As this is for the IA-32 architecture, all fields use the IA-32 byte-order - little-endian.
The physical disk is divided into slices, each of which has the following structure placed in the first sector of the slice. The structure describes the slice size and where to find the next slice, thus yielding a linked list. For safety purposes, the record also contains a pointer to the previous element. This has the purpose of making integrity checks of the entire division into slices and facilitate an easier recovery if a record should be accidentially destroyed.
The records has the following layout:
Ofs. | Len. | Name | Description |
---|---|---|---|
-2 | 2 | jump | A short jump to the location immediately after the table (usually eq to ?? ??). |
0 | 7 | magic | == "B-Slice", magic used in case of a search through the device. |
7 | 1 | headerVersion | Version of the header to allow later extensions. Later extensions MUST maintain compatibility with this specification. |
8 | 8 | prevLBA | LBA number of the previous slice descriptor. |
16 | 8 | nextLBA | LBA number of the next slice descriptor. |
24 | 8 | hiddenBlocks | Number of blocks following the Slice Descripter, which should be hidden by the OS and the bootstrap. |
32 | 8 | length | Number of blocks for use in this slice. Unless the slice is not entirely utilised, this value should be nextBlock-curBlock-1, thus the hidden sectors are included in the length value, and the length value is thus the largest valid offset from the curBlock. |
40 | 2 | systemID | ID of the system stored in the partition. The most significant byte MUST indicate the OS, that created this slice and the least significant byte SHOULD indicate the filesystem stored on the slice. hi(0) and lo(0) are reserved for indicating an uninitialised slice. |
42 | 2 | flags | As described in section "Flags". |
44 | 12 | sliceName | Unique name for the slice. Can be used to identify the slice later. |
56 | 8 | checksum | 64 bit checksum using a rotating sum initialised with the block LBA number. |
The following values are reserved in certain fields.
Field | Value | Remark | Description |
---|---|---|---|
prevLBA | 0xffffffffffffffff | (signed -1) | Indicates first slice |
nextLBA | 0xffffffffffffffff | (signed -1) | Indicates last slice |
The reason for reserving certain LBA numbers are to ensure a proper definition of the ends of the chain. The reason for not reserving 0 is that 0 is already a valid LBA number.

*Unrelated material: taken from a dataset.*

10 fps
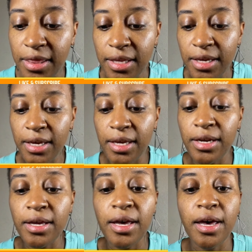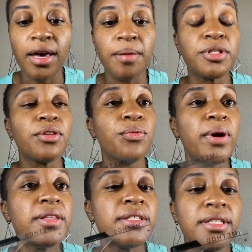then so the
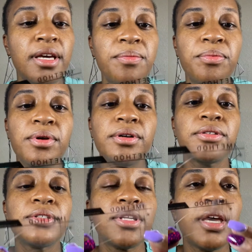way the stamp works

The flags are stored in a 2-byte field - 15:8 denotes bits 15 through 8 counted from LSB=0:
Bits | Name | Description |
---|---|---|
15:8 | resv | Reserved for future extensions |
7 | hideBlocks | A value of 1 indicates that when using this slice, the system should hide the first hiddenBlocks blocks |
6 | defaultBoot | A value of 1 indicates that this is the default slice to boot. |
5:0 | loadOnBoot | The number of blocks to load into memory before transferring execution. A value of 0 indicates that the slice is not bootable. |
As the bootstrap most likely still will run in 8086-Real-Mode, the amount of blocks to load has been limited to 63. With a block-size of 512B, the total size loaded from disc will thus be 32KiB, which will fit neatly into a real-mode segment. It is recommended to hide the blocks which will be loaded by letting hiddenBlocks be at least loadOnBoot blocks.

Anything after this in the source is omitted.